The whole time, Bowen worked her Rolodex. She made introductions; she cajoled industry insiders into speaking at her Malibu and Beverly Hills breakfasts; she gently bullied stars into volunteering their time for different causes; she snagged scholarships and internships for scores of young female filmmakers.
She was so effective that when she termed out on board representation, she asked to stay on in a position for which the title was created for her: Senior Vice President and Membership Consultant.
“Women in Film is kind of like the Sopranos,” Bowen said. “Once you’re in, you can’t get out. Iris said once, ‘To succeed with WIF, just put your head down, do the work and we’ll find you.’ Well, I did the work.”
Bowen was no stranger to “the work.” She was born and raised in Philadelphia, where she first learned the value of volunteering as a candy striper at Philadelphia General Hospital. She came to Hollywood as a young actress, but decided to get out from in front of the camera once she realized the only roles being offered her were for prostitutes and drug addicts, saying, “My parents sent me to college so I could not be that!”

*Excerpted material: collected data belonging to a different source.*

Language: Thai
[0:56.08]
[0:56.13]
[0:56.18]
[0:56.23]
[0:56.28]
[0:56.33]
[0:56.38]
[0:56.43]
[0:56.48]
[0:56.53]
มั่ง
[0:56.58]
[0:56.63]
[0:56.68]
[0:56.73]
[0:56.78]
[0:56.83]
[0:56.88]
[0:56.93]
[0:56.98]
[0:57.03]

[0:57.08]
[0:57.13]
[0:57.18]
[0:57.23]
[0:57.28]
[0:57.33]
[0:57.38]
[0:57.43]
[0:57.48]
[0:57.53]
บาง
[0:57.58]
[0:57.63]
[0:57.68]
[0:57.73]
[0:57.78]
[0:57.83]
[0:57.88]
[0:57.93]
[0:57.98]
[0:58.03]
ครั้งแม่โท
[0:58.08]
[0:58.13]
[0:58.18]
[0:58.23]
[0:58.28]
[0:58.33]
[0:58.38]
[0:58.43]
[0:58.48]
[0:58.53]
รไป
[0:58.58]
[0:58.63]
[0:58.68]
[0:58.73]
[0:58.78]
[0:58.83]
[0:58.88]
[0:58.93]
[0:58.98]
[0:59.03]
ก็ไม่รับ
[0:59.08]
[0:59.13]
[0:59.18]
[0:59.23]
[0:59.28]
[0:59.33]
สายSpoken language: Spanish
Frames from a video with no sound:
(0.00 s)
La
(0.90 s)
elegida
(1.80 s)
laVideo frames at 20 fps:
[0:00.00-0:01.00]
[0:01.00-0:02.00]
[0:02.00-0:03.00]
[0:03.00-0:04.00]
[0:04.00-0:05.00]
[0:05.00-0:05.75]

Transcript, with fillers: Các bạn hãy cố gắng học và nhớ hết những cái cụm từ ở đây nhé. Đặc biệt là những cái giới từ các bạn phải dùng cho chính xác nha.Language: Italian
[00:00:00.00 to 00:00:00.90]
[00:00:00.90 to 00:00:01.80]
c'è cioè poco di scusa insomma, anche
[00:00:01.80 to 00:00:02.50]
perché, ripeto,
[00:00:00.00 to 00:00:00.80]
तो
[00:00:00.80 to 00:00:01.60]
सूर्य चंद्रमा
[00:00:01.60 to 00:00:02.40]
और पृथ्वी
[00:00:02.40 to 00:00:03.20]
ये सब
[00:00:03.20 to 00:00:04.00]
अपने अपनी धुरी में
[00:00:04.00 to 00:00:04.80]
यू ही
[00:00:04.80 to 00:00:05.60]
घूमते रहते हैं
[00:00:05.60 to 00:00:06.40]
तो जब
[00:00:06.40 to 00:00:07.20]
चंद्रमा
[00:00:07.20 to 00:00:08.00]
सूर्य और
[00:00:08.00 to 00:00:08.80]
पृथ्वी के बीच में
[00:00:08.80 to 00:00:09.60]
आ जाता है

She focused on producing and networking within the WIF ranks and, in 1998, was asked to visit the WIF chapter in Johannesburg, South Africa.
“It was a life-changing experience,” Bowen said. “I saw people who looked just like me and they literally had nothing. They lived in shantytowns. There was nothing in their culture that taught the value of volunteerism and how it just brings riches back to you. I realized how valuable volunteers are within any society. They change things and move them around. You can’t stop a good volunteer.”
Gayle Nachlis, executive director for Women in Film, characterized Bowen as a giant, unstoppable wave that brings along everything in her path.
“We’re like a big sorority at Women in Film,” Nachlis said. “And Candace represents that thing we have, supporting each other in the business, giving advice, imparting wisdom.”
Bowen doesn’t expect to rest on her accolades, however. She is already making plans for her trip to the next Sundance Film Festival, where Women in Film usually snares new members. She manned the booth herself at last weekend’s ShowBiz Expo at the Los Angeles Convention Center.
“Of course I signed up new members,” Bowen said. “That’s what I’m all about.”